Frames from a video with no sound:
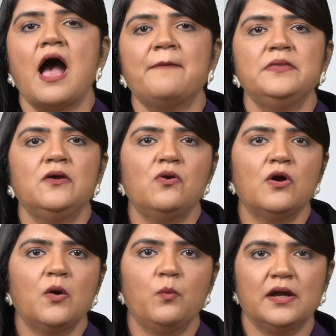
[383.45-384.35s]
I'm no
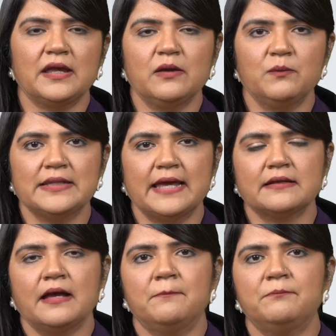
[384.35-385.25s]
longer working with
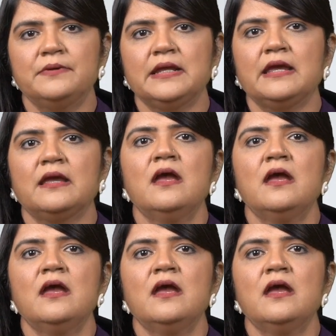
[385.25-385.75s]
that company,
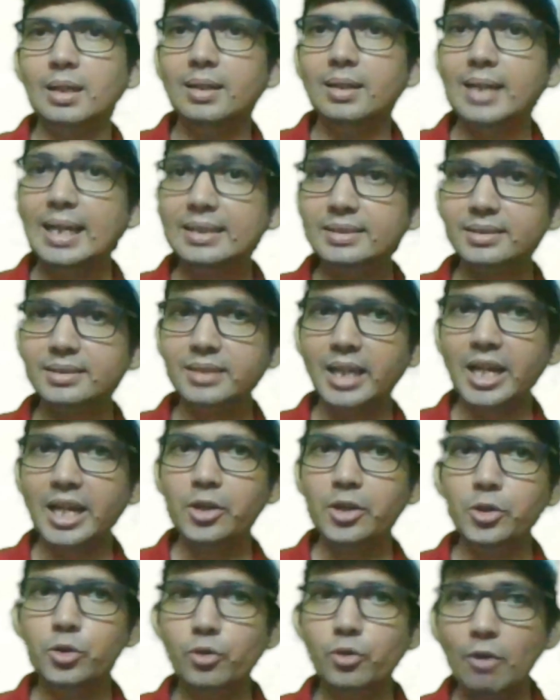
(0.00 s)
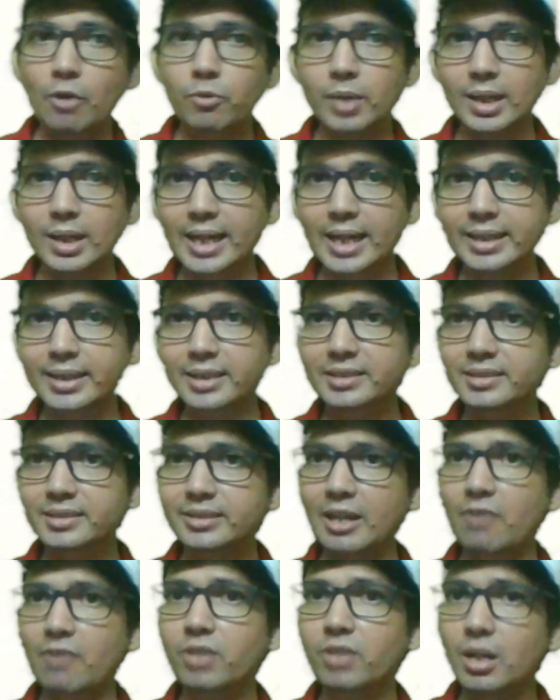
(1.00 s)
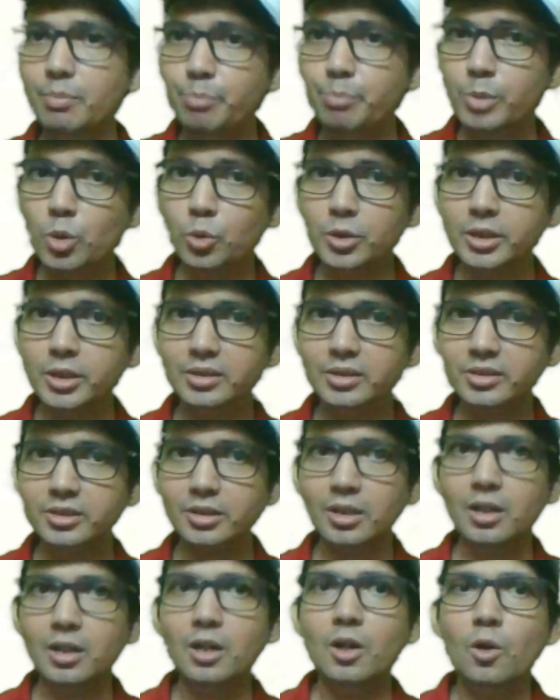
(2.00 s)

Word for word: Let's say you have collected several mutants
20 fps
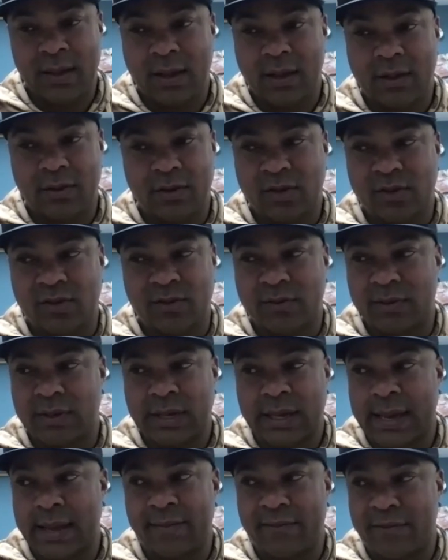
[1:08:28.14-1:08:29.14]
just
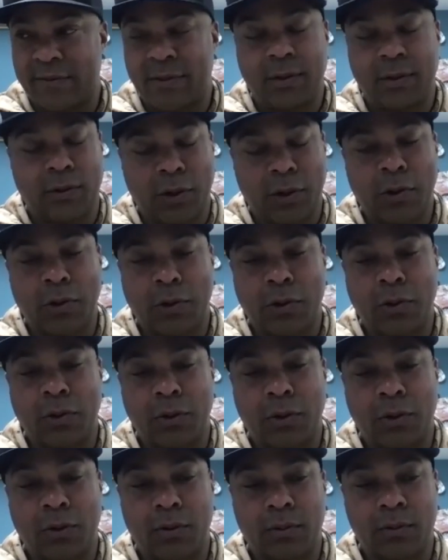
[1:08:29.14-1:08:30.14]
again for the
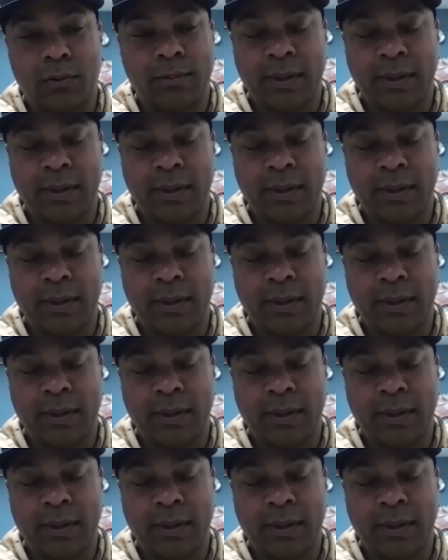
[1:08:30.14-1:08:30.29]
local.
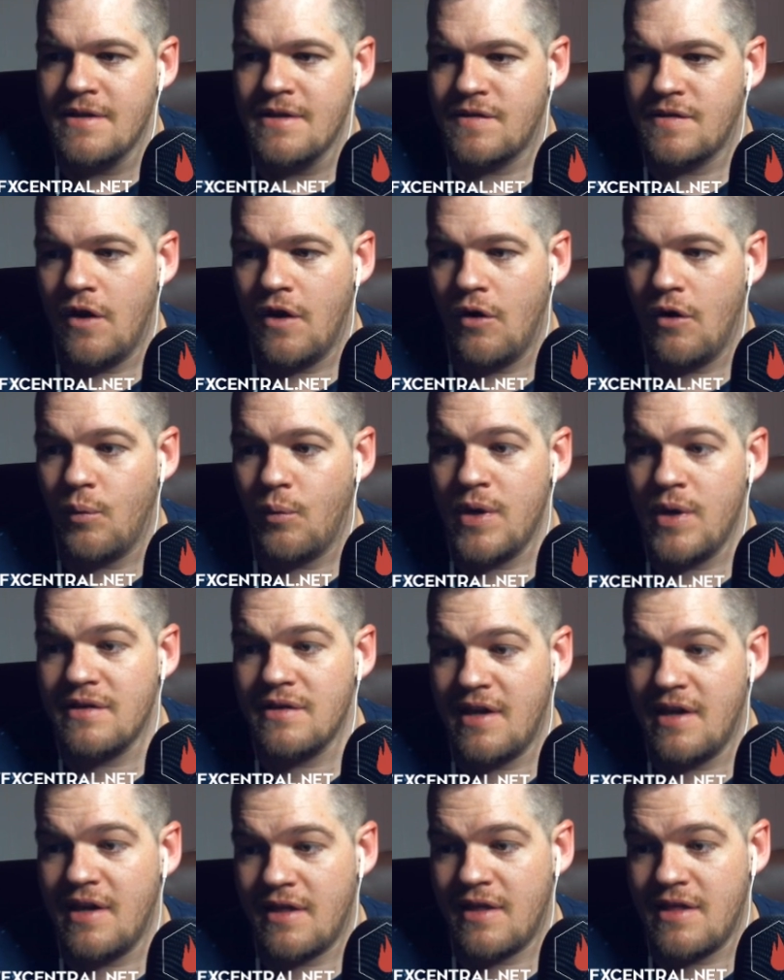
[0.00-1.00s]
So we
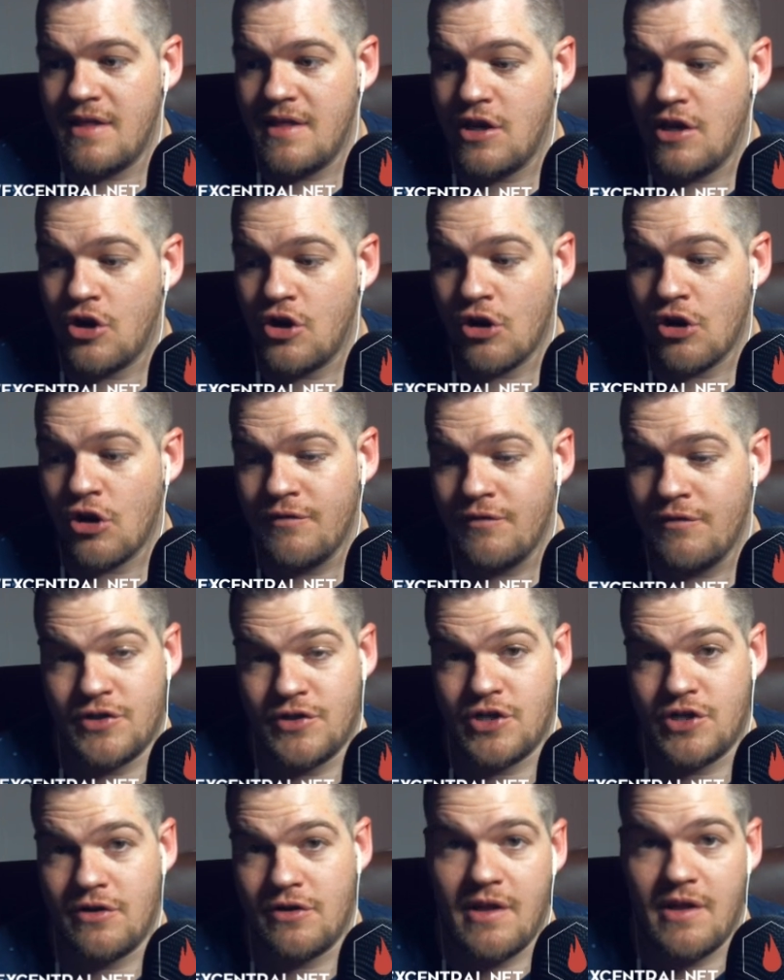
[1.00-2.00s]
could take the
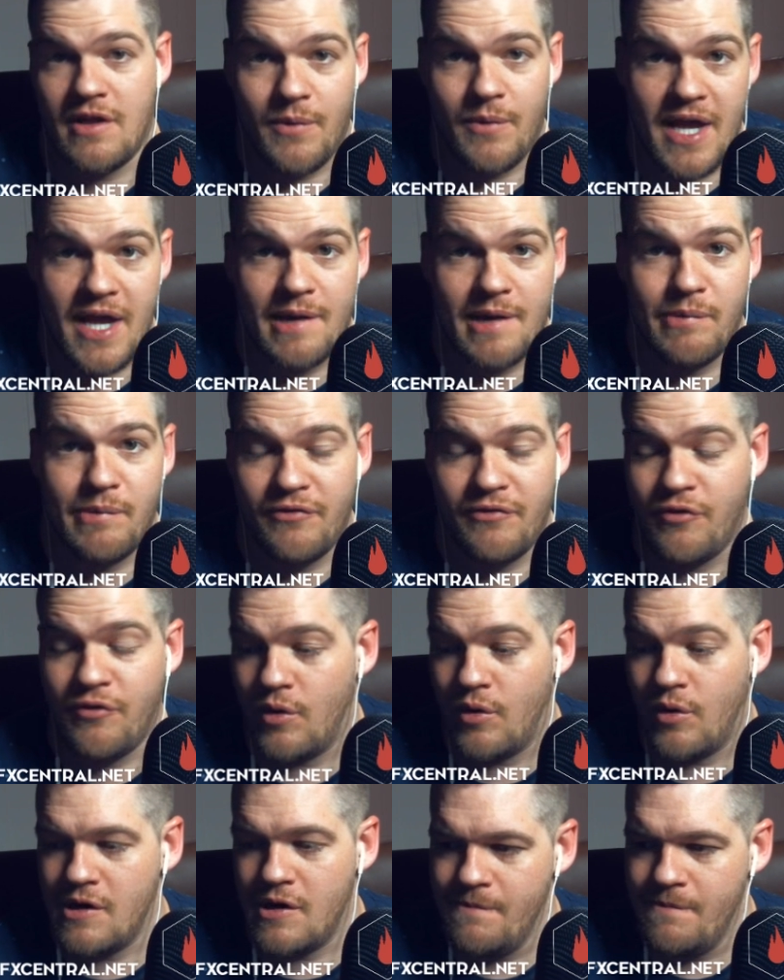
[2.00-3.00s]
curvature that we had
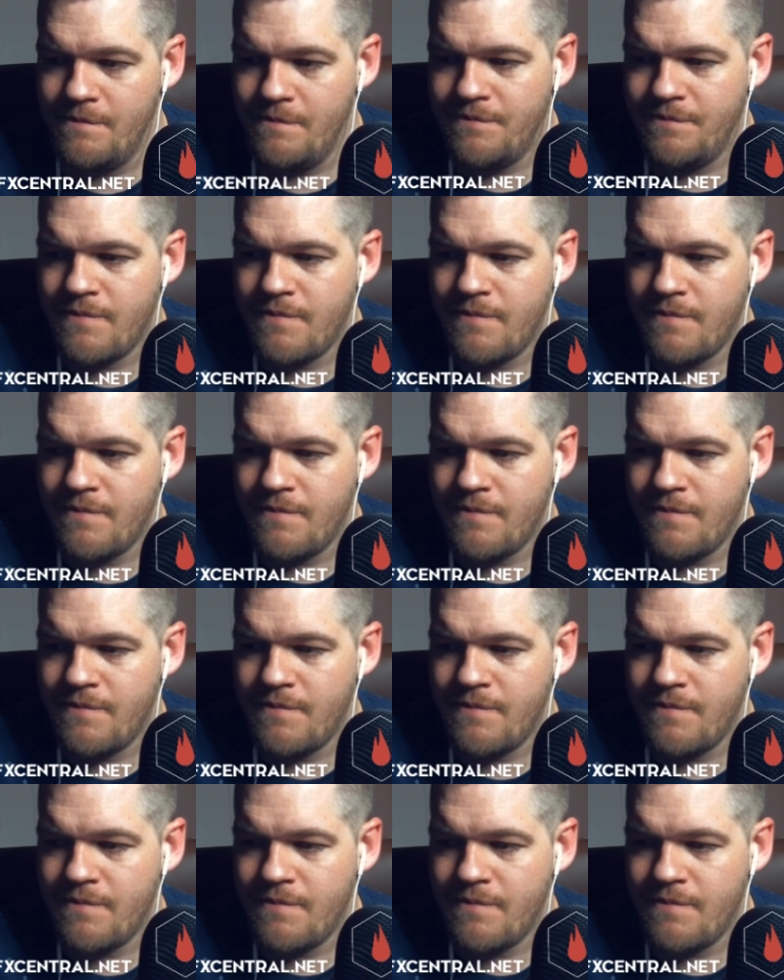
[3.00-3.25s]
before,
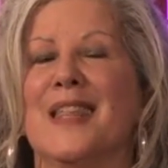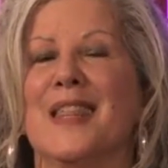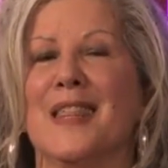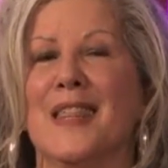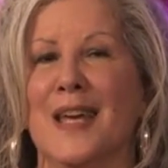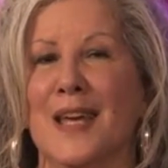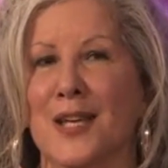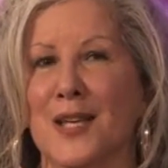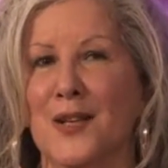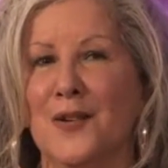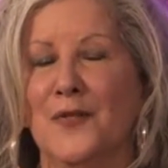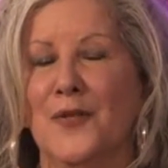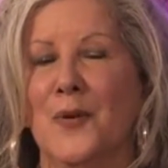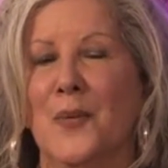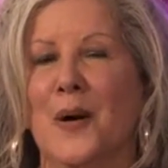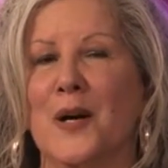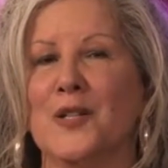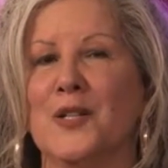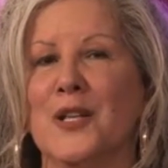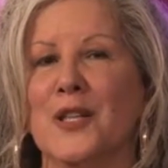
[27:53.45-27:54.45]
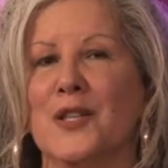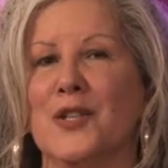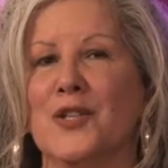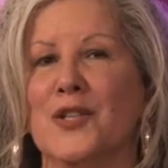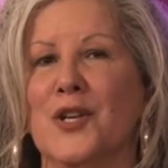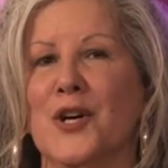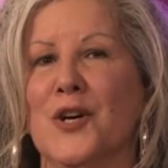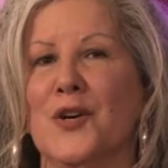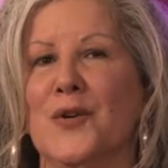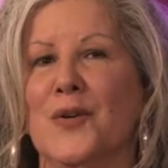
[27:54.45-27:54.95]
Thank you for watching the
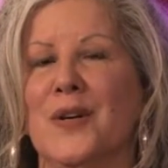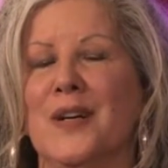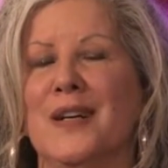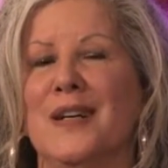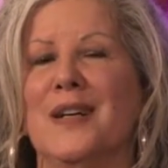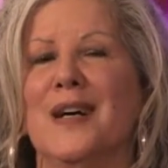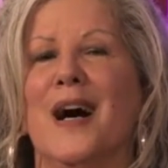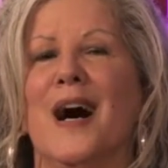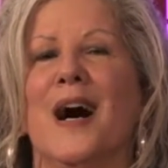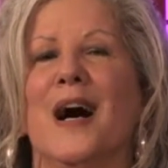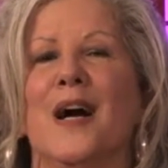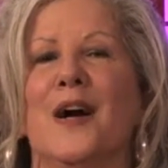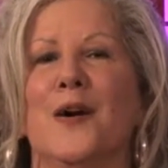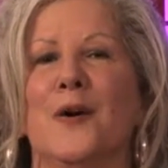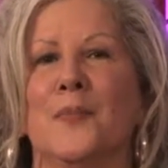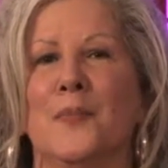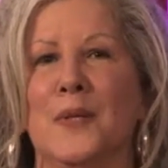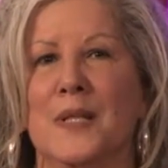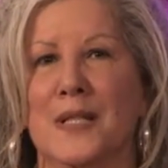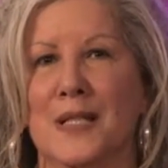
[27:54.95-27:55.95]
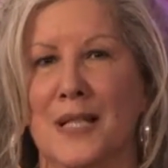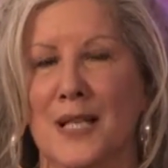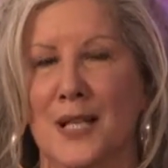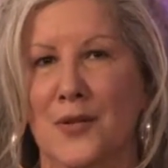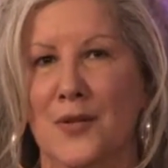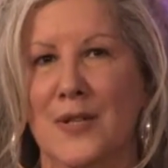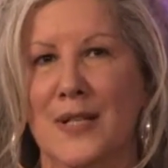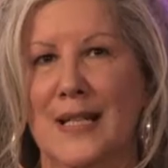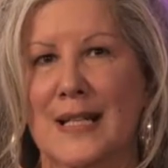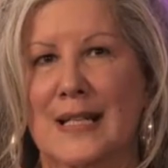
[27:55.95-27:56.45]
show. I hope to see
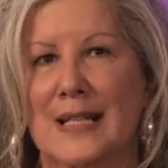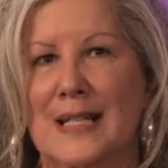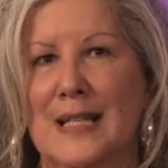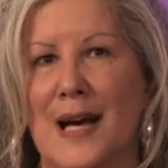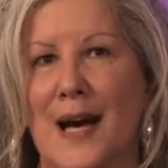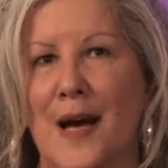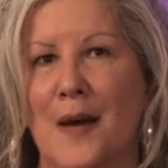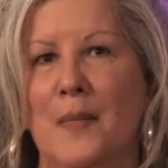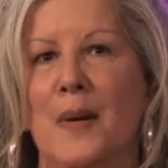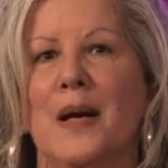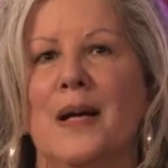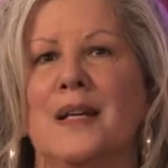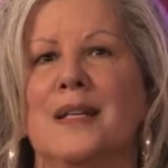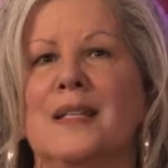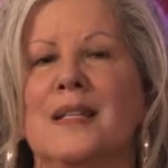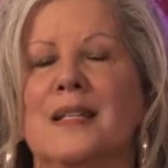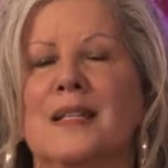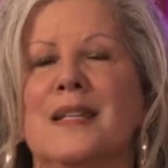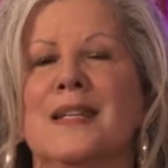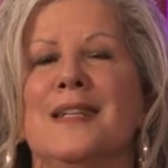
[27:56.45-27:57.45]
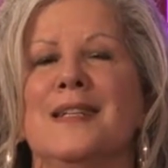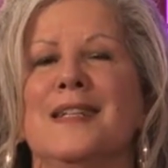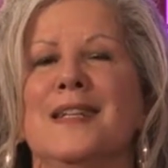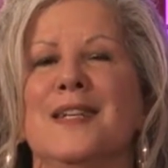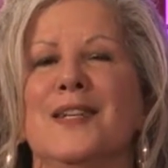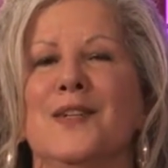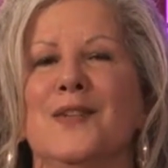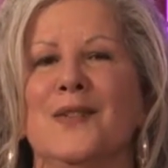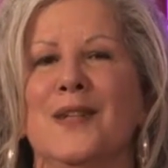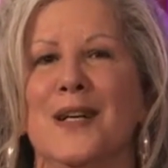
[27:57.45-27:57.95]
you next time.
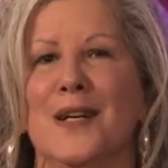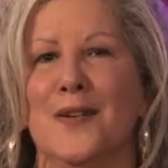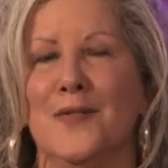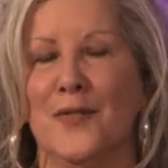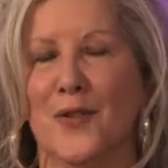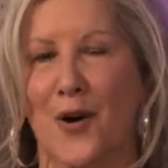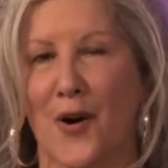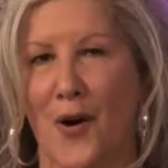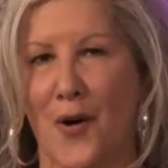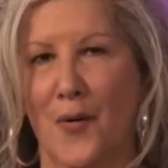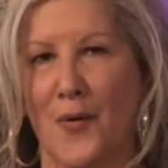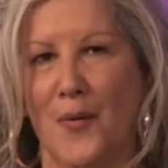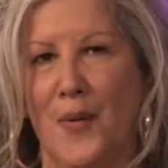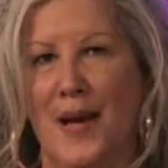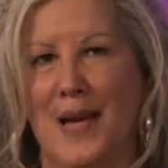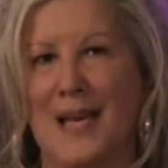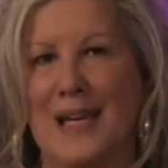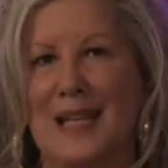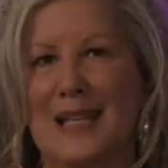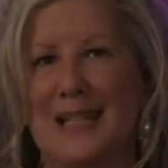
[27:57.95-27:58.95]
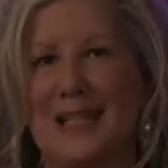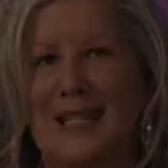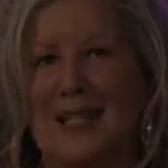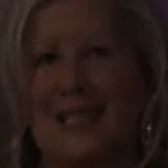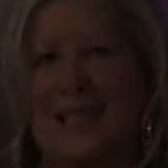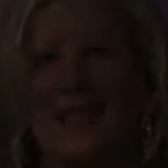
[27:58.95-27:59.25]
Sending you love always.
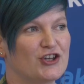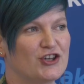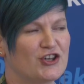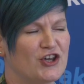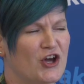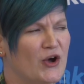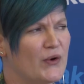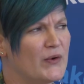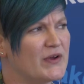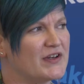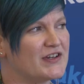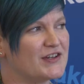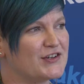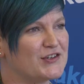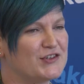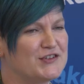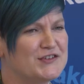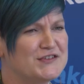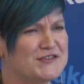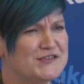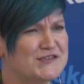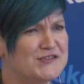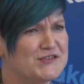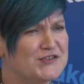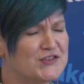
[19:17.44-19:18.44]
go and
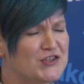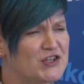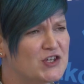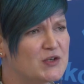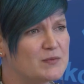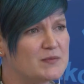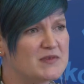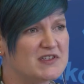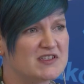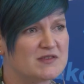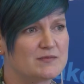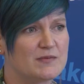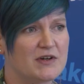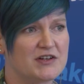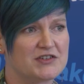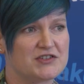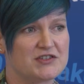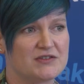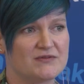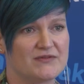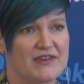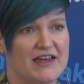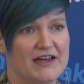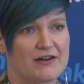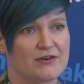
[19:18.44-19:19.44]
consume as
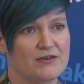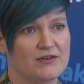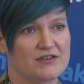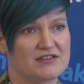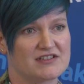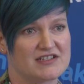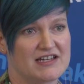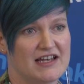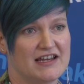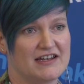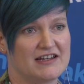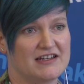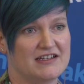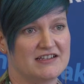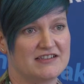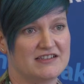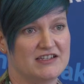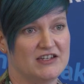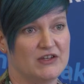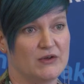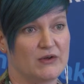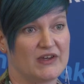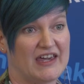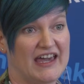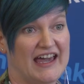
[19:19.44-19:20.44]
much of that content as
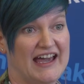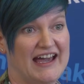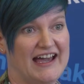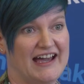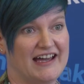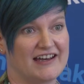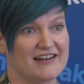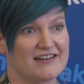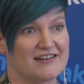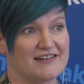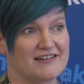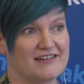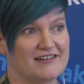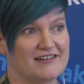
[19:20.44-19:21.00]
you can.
════
Drop the pictures and reproduce the rest of the entries above exactly.

# [Task response]
Frames from a video with no sound:
[383.45-384.35s]
I'm no
[384.35-385.25s]
longer working with
[385.25-385.75s]
that company,
(0.00 s)
(1.00 s)
(2.00 s)

Word for word: Let's say you have collected several mutants
20 fps
[1:08:28.14-1:08:29.14]
just
[1:08:29.14-1:08:30.14]
again for the
[1:08:30.14-1:08:30.29]
local.
[0.00-1.00s]
So we
[1.00-2.00s]
could take the
[2.00-3.00s]
curvature that we had
[3.00-3.25s]
before,
[27:53.45-27:54.45]
[27:54.45-27:54.95]
Thank you for watching the
[27:54.95-27:55.95]
[27:55.95-27:56.45]
show. I hope to see
[27:56.45-27:57.45]
[27:57.45-27:57.95]
you next time.
[27:57.95-27:58.95]
[27:58.95-27:59.25]
Sending you love always.
[19:17.44-19:18.44]
go and
[19:18.44-19:19.44]
consume as
[19:19.44-19:20.44]
much of that content as
[19:20.44-19:21.00]
you can.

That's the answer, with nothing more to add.